|
[comment {-*- text -*-}]
[section {PE serialization format}]
Here we specify the format used by the Parser Tools to serialize
Parsing Expressions as immutable values for transport, comparison,
etc.
[para]
We distinguish between [term regular] and [term canonical]
serializations.
While a parsing expression may have more than one regular
serialization only exactly one of them will be [term canonical].
[list_begin definitions][comment {-- serializations --}]
[def {Regular serialization}]
[list_begin definitions][comment {-- regular points --}]
[def [const {Atomic Parsing Expressions}]]

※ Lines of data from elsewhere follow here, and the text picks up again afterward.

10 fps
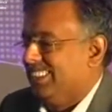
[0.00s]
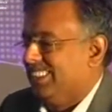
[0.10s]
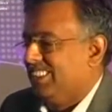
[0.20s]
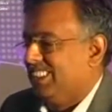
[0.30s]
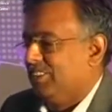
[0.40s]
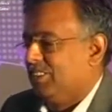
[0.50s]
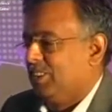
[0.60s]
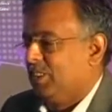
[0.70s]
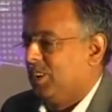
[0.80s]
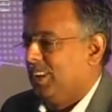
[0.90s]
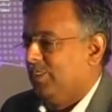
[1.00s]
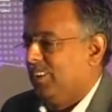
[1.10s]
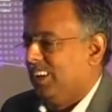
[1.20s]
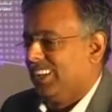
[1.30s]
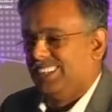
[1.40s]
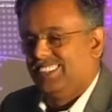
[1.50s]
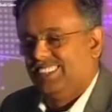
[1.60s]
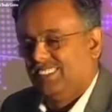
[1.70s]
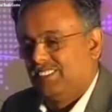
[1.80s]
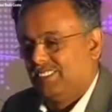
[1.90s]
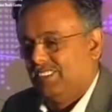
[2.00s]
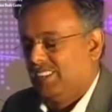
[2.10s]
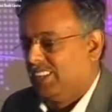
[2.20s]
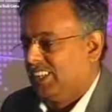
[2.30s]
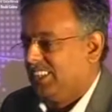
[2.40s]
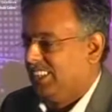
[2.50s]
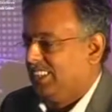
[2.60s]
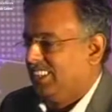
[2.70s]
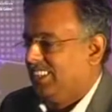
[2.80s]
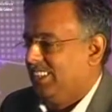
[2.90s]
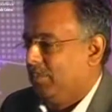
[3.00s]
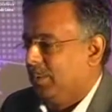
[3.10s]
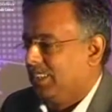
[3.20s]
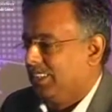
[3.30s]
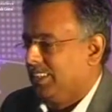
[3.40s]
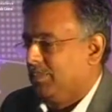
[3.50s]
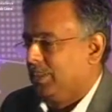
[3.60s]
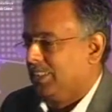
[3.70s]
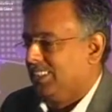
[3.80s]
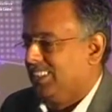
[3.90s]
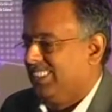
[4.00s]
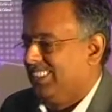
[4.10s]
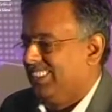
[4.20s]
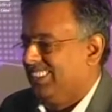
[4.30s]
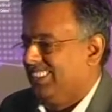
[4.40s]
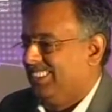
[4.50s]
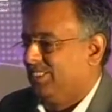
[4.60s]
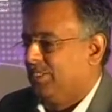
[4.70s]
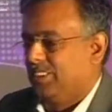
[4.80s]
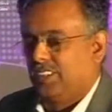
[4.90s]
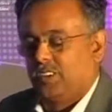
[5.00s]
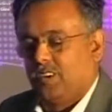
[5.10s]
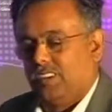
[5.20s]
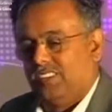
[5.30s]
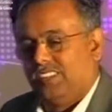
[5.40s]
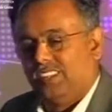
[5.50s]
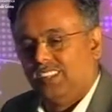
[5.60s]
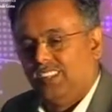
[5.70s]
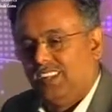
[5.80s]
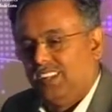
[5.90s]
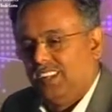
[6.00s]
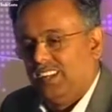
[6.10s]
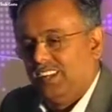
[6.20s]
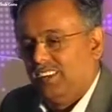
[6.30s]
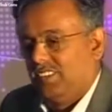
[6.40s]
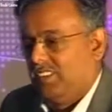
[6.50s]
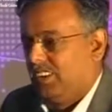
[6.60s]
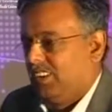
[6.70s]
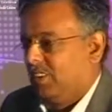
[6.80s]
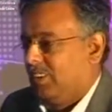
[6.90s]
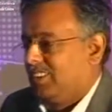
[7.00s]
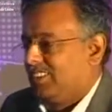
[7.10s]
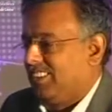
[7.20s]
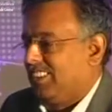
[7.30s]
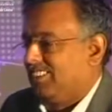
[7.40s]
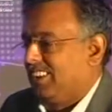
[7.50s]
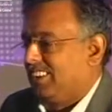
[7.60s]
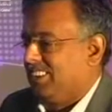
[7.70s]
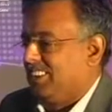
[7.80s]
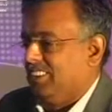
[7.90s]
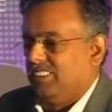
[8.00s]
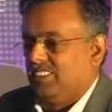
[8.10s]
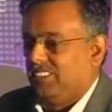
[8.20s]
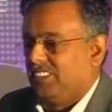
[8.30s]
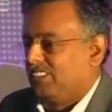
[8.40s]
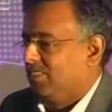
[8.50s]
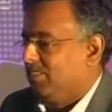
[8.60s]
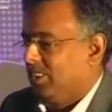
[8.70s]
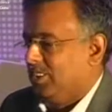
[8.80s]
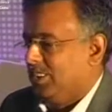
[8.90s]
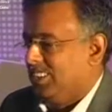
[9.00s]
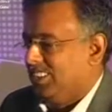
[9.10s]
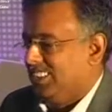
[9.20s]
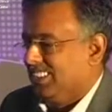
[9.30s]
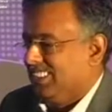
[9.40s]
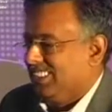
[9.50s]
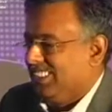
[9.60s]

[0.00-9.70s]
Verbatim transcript: the thing which I thought I would like. So I went to IIT Delhi, did my MTech in uh, information technology, and got uh, selected in TCS. Worked with uh,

[list_begin enumerated][comment {-- atomic points --}]
[enum]
The string [const epsilon] is an atomic parsing expression. It matches
the empty string.
[enum]
The string [const dot] is an atomic parsing expression. It matches
any character.
[enum]
The string [const alnum] is an atomic parsing expression. It matches
any Unicode alphabet or digit character. This is a custom extension of
PEs based on Tcl's builtin command [cmd {string is}].
[enum]
The string [const alpha] is an atomic parsing expression. It matches
any Unicode alphabet character. This is a custom extension of PEs
based on Tcl's builtin command [cmd {string is}].
[enum]
The string [const ascii] is an atomic parsing expression. It matches
any Unicode character below U0080. This is a custom extension of PEs
based on Tcl's builtin command [cmd {string is}].
[enum]
The string [const control] is an atomic parsing expression. It matches
any Unicode control character. This is a custom extension of PEs based
on Tcl's builtin command [cmd {string is}].
[enum]
The string [const digit] is an atomic parsing expression. It matches
any Unicode digit character. Note that this includes characters
outside of the [lb]0..9[rb] range. This is a custom extension of PEs
based on Tcl's builtin command [cmd {string is}].
[enum]
The string [const graph] is an atomic parsing expression. It matches
any Unicode printing character, except for space. This is a custom
extension of PEs based on Tcl's builtin command [cmd {string is}].
[enum]
The string [const lower] is an atomic parsing expression. It matches
any Unicode lower-case alphabet character. This is a custom extension
of PEs based on Tcl's builtin command [cmd {string is}].
[enum]
The string [const print] is an atomic parsing expression. It matches
any Unicode printing character, including space. This is a custom
extension of PEs based on Tcl's builtin command [cmd {string is}].
[enum]
The string [const punct] is an atomic parsing expression. It matches
any Unicode punctuation character. This is a custom extension of PEs
based on Tcl's builtin command [cmd {string is}].
[enum]
The string [const space] is an atomic parsing expression. It matches
any Unicode space character. This is a custom extension of PEs based
on Tcl's builtin command [cmd {string is}].
[enum]
The string [const upper] is an atomic parsing expression. It matches
any Unicode upper-case alphabet character. This is a custom extension
of PEs based on Tcl's builtin command [cmd {string is}].
[enum]
The string [const wordchar] is an atomic parsing expression. It
matches any Unicode word character. This is any alphanumeric character
(see alnum), and any connector punctuation characters (e.g.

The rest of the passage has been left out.